→ **What you are asked to do**: Nothing but the lines from the one showing "[0.90-1.80s]" through the final line of the data below belongs in the answer, duplicated exactly and without pictures.

Material for the task section start

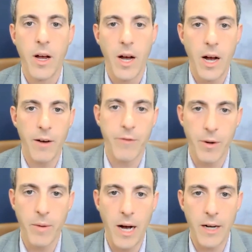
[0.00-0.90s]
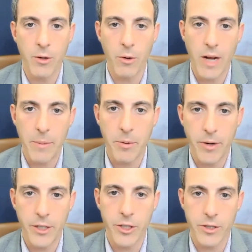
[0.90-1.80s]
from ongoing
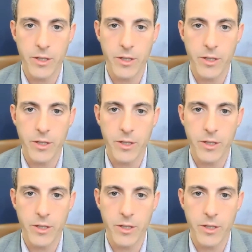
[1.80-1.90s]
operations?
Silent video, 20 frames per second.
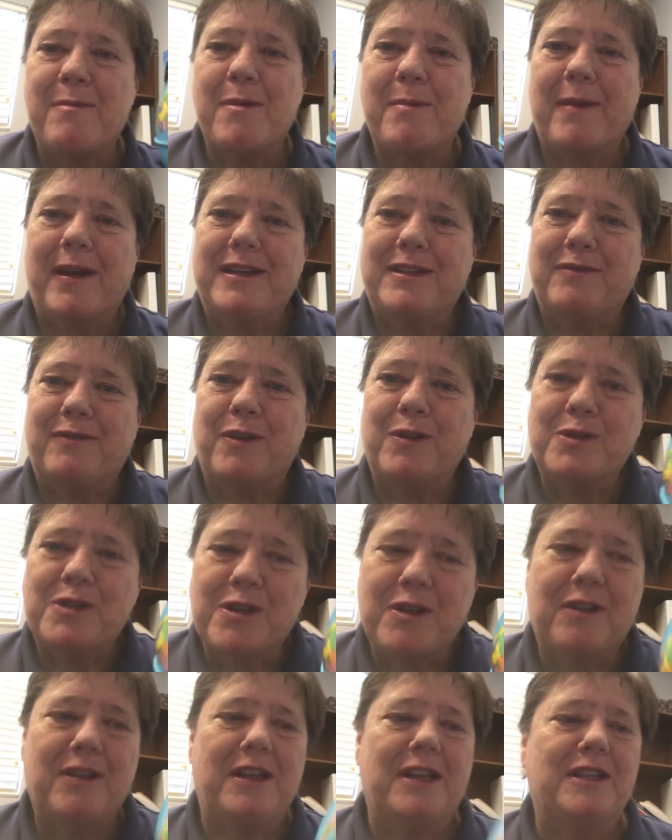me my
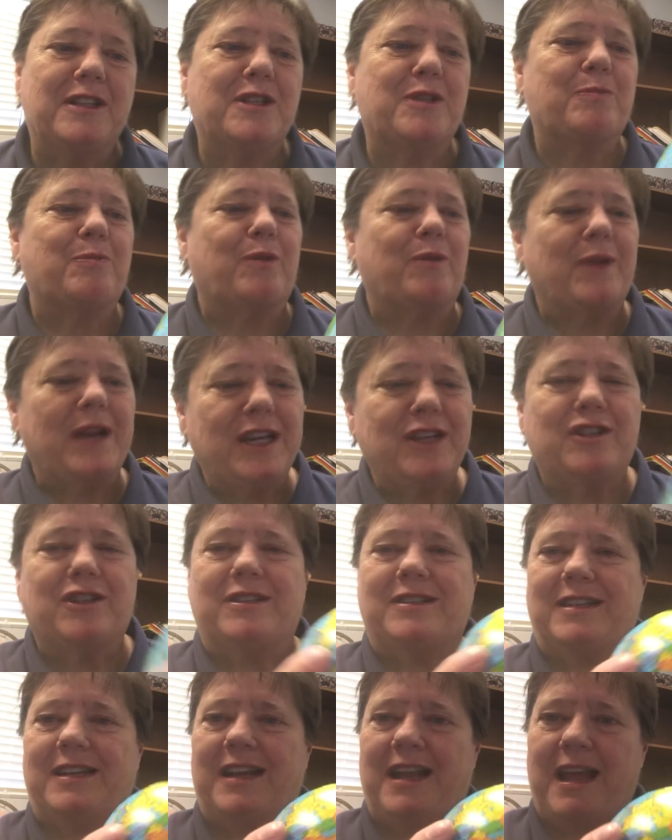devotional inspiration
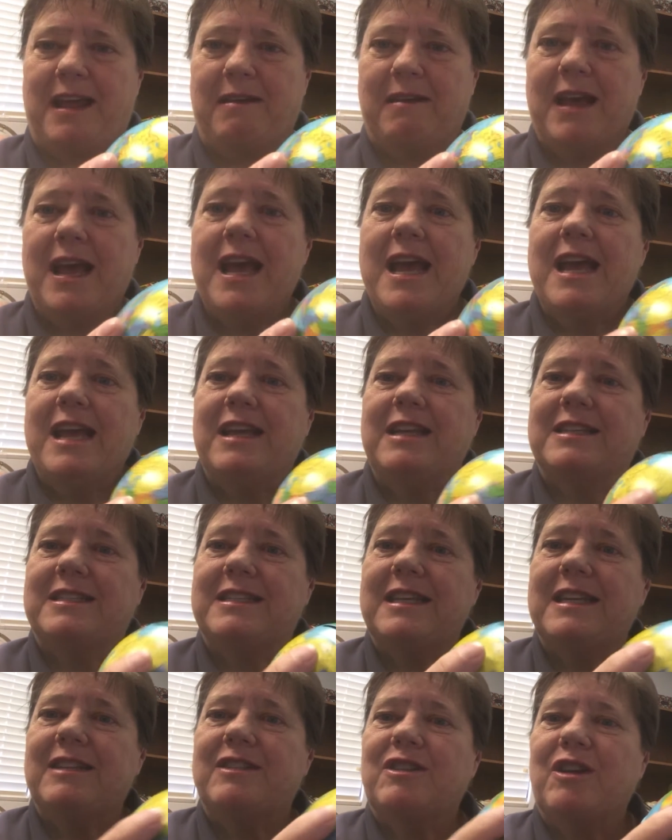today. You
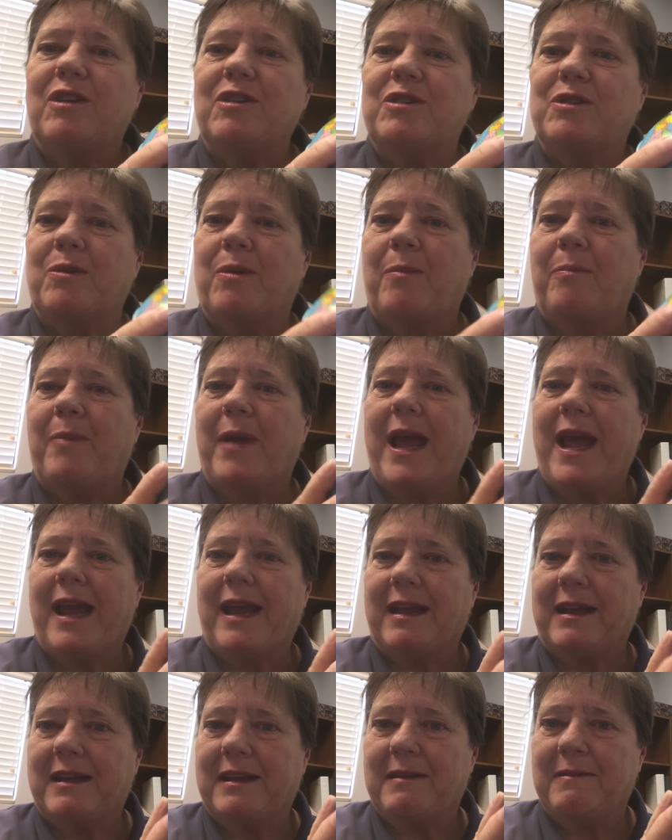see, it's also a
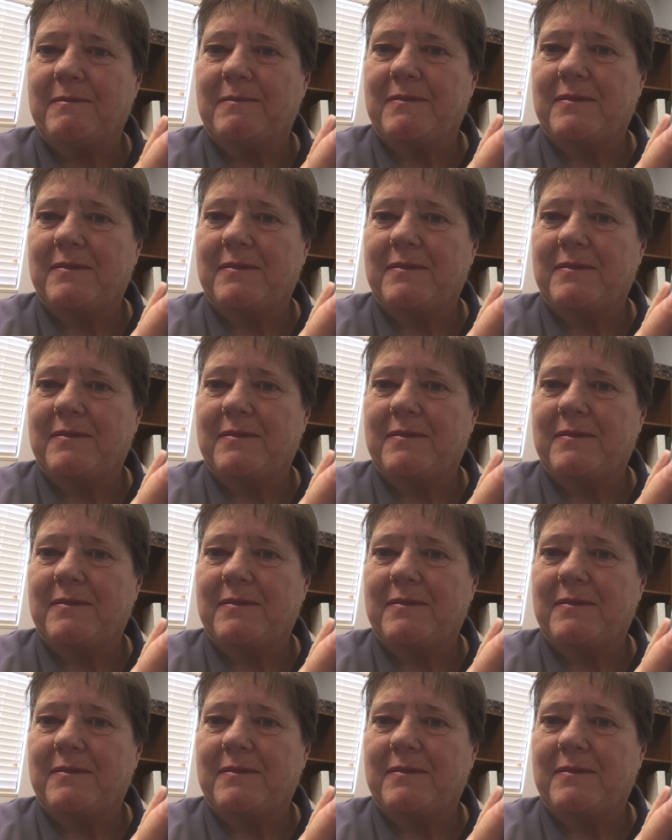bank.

Material for the task section end

→ **Exercise output**:
[0.90-1.80s]
from ongoing
[1.80-1.90s]
operations?
Silent video, 20 frames per second.
me my
devotional inspiration
today. You
see, it's also a
bank.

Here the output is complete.